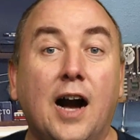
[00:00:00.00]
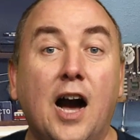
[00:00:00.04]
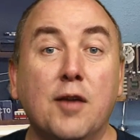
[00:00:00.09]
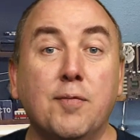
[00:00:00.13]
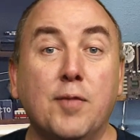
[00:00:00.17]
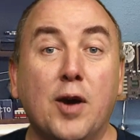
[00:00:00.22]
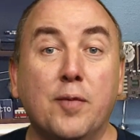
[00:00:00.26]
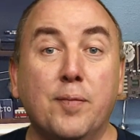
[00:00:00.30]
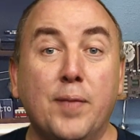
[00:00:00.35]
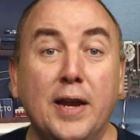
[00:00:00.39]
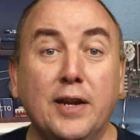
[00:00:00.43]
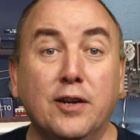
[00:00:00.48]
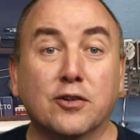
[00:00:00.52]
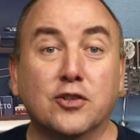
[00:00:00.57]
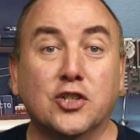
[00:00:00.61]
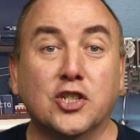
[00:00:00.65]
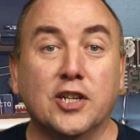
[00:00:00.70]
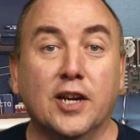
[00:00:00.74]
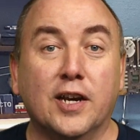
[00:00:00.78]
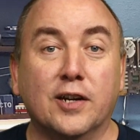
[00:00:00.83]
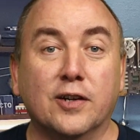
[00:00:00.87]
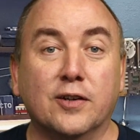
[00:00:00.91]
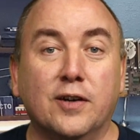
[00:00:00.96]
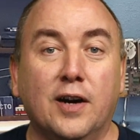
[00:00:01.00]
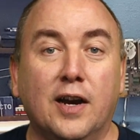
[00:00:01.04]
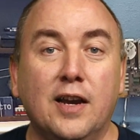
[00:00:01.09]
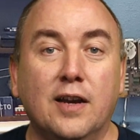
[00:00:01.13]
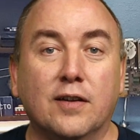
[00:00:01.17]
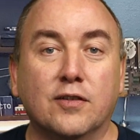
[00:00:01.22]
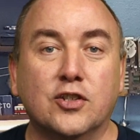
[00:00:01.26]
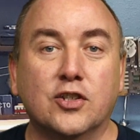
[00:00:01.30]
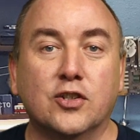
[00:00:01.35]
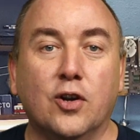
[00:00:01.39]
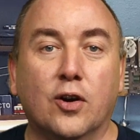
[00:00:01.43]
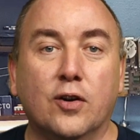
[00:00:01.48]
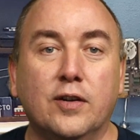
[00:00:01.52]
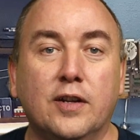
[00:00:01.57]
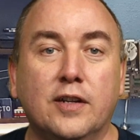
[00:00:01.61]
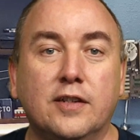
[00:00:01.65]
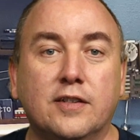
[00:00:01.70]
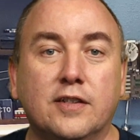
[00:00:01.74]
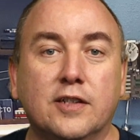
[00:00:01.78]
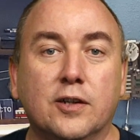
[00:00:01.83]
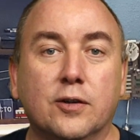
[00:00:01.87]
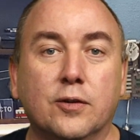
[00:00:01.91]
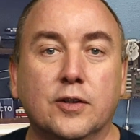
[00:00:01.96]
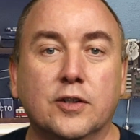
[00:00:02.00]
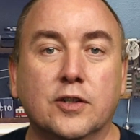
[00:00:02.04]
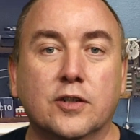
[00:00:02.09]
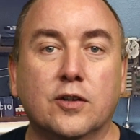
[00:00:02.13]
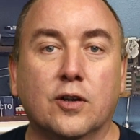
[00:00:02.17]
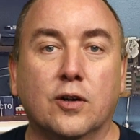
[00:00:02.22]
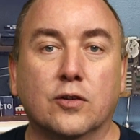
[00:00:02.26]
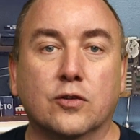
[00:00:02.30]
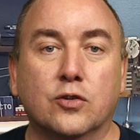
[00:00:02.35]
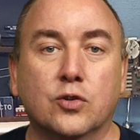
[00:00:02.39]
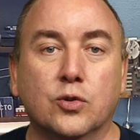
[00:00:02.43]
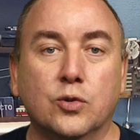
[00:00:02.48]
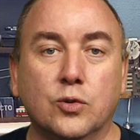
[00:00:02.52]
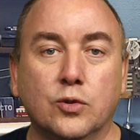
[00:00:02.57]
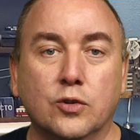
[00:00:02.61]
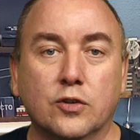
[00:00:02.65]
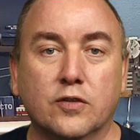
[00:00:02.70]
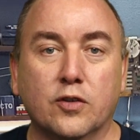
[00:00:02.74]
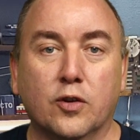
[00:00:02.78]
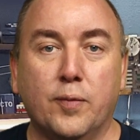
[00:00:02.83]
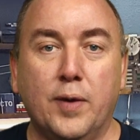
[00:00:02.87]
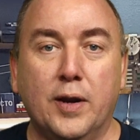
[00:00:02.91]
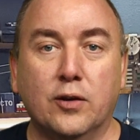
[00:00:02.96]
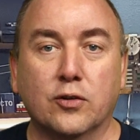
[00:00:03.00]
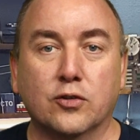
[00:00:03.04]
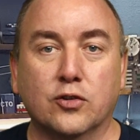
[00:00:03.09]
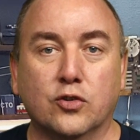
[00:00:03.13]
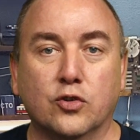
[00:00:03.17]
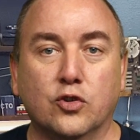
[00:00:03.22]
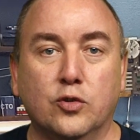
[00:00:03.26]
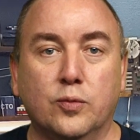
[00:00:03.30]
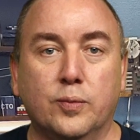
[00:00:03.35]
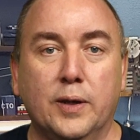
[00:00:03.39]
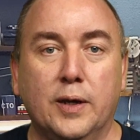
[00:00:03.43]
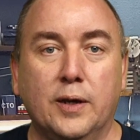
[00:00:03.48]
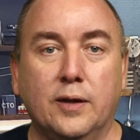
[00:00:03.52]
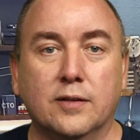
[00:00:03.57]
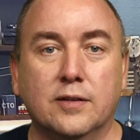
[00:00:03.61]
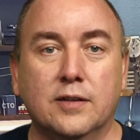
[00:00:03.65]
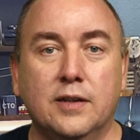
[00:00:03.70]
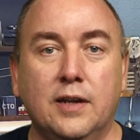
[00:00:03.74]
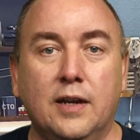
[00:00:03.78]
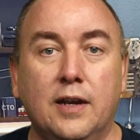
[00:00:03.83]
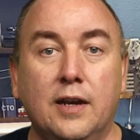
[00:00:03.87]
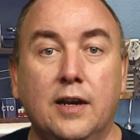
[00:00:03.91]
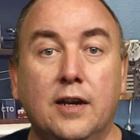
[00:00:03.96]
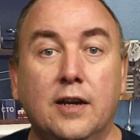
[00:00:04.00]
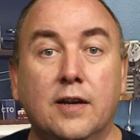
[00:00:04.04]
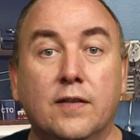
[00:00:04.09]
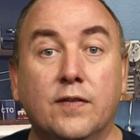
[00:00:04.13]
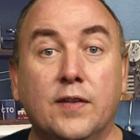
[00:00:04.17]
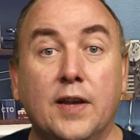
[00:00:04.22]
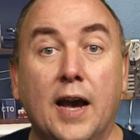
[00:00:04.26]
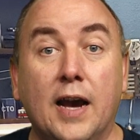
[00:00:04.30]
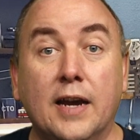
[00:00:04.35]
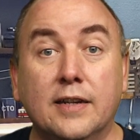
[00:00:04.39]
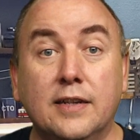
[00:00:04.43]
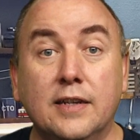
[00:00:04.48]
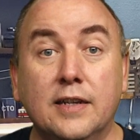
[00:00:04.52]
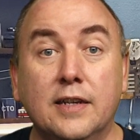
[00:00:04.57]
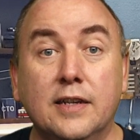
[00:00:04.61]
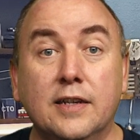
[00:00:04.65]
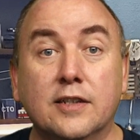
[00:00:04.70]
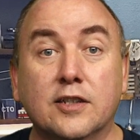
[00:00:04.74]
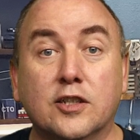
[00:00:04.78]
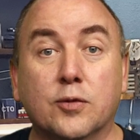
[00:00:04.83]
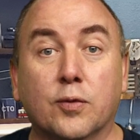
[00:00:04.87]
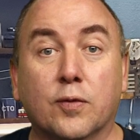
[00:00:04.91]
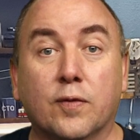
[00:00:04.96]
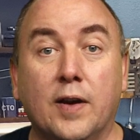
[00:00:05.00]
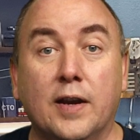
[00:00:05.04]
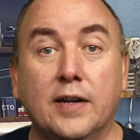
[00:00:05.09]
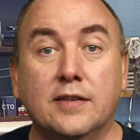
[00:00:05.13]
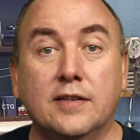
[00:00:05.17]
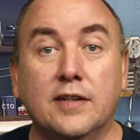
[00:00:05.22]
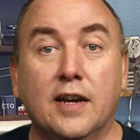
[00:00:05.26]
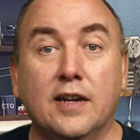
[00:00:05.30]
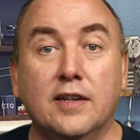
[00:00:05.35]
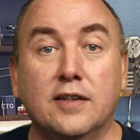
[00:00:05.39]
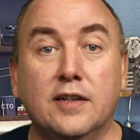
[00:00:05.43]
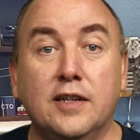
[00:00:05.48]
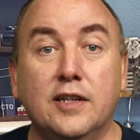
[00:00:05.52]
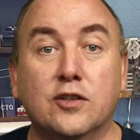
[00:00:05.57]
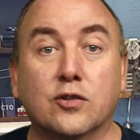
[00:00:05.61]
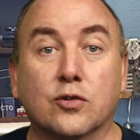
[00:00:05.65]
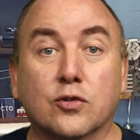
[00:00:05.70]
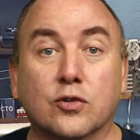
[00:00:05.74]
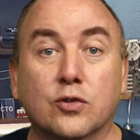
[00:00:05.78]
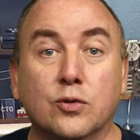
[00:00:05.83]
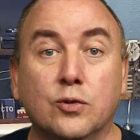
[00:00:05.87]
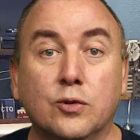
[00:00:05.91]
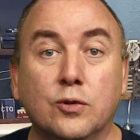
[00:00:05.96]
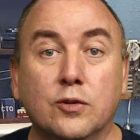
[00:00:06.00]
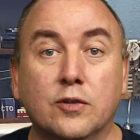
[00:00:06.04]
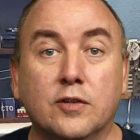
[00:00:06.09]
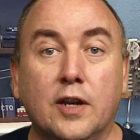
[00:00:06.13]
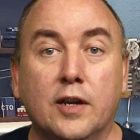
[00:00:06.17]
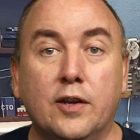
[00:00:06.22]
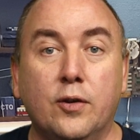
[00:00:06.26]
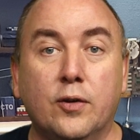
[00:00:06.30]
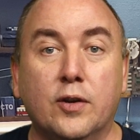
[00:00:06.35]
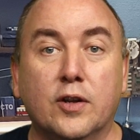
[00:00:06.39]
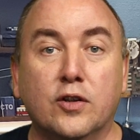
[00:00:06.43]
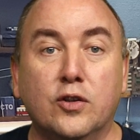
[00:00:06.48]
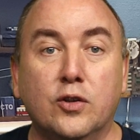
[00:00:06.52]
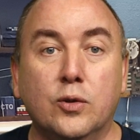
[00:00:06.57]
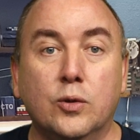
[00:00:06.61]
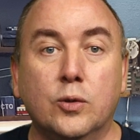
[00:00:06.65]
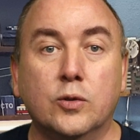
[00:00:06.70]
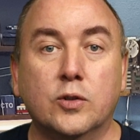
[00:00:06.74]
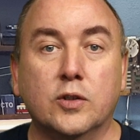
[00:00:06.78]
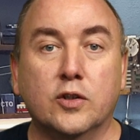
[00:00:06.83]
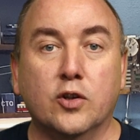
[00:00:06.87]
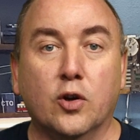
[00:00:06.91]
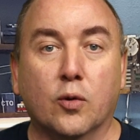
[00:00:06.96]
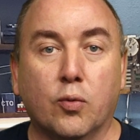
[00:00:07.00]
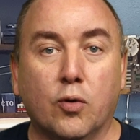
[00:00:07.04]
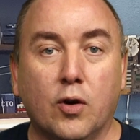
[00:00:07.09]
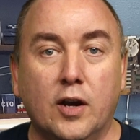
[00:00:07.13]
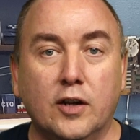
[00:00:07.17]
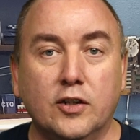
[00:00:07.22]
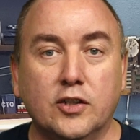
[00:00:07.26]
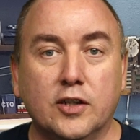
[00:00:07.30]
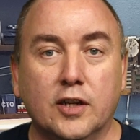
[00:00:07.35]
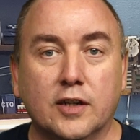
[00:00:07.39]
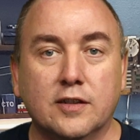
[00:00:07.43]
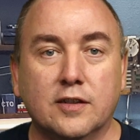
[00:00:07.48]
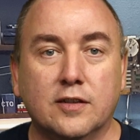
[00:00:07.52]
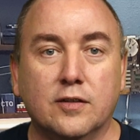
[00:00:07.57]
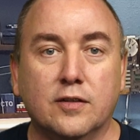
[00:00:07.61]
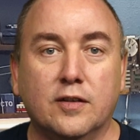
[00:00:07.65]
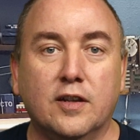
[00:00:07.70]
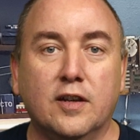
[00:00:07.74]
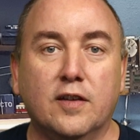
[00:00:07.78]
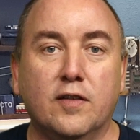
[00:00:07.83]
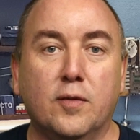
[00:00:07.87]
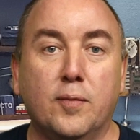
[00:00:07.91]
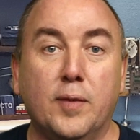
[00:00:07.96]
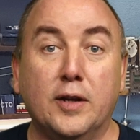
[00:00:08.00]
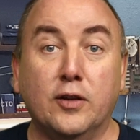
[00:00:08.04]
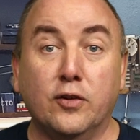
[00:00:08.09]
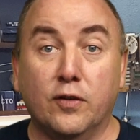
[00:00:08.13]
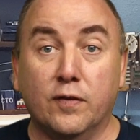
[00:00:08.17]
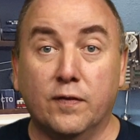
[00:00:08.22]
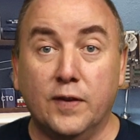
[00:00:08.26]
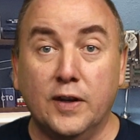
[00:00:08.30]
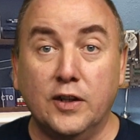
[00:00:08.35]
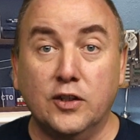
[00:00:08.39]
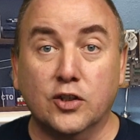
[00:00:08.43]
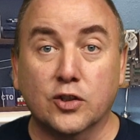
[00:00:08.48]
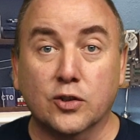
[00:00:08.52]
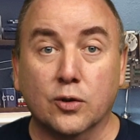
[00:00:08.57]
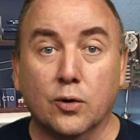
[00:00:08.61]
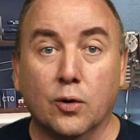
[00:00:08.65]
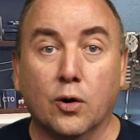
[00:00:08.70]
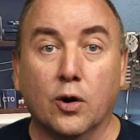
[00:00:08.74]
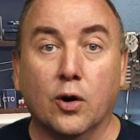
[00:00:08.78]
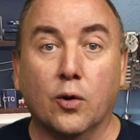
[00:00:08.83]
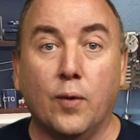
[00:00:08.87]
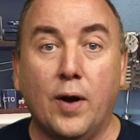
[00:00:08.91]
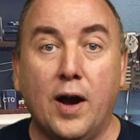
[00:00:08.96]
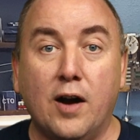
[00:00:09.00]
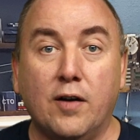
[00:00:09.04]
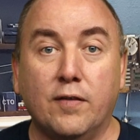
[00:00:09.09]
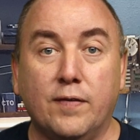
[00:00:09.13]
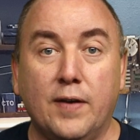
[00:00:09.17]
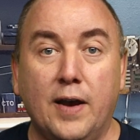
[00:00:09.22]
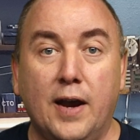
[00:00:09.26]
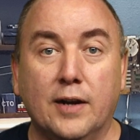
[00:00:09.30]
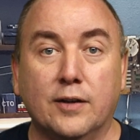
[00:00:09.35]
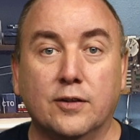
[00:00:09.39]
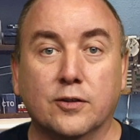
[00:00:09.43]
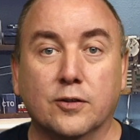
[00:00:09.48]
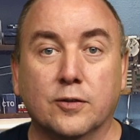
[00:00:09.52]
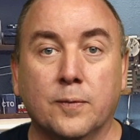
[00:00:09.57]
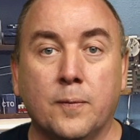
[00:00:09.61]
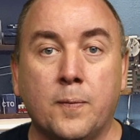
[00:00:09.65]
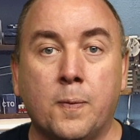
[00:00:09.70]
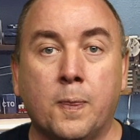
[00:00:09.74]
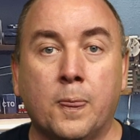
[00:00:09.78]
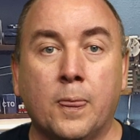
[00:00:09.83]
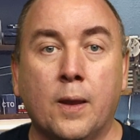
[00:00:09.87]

On my Maker channel, I have started a series called Tools from the Maker's Tool Belt. The idea is to provide techniques or tools that you can use in your projects to give them a new feature or a wow factor.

════════════════════

- EXERCISE OBJECTIVE -
Above are some records. Reproduce the lines from the one with "[00:00:01.43]" down to the one with "[00:00:02.30]", keeping both, and leave every picture out.

- RESPONSE -
[00:00:01.43]
[00:00:01.48]
[00:00:01.52]
[00:00:01.57]
[00:00:01.61]
[00:00:01.65]
[00:00:01.70]
[00:00:01.74]
[00:00:01.78]
[00:00:01.83]
[00:00:01.87]
[00:00:01.91]
[00:00:01.96]
[00:00:02.00]
[00:00:02.04]
[00:00:02.09]
[00:00:02.13]
[00:00:02.17]
[00:00:02.22]
[00:00:02.26]
[00:00:02.30]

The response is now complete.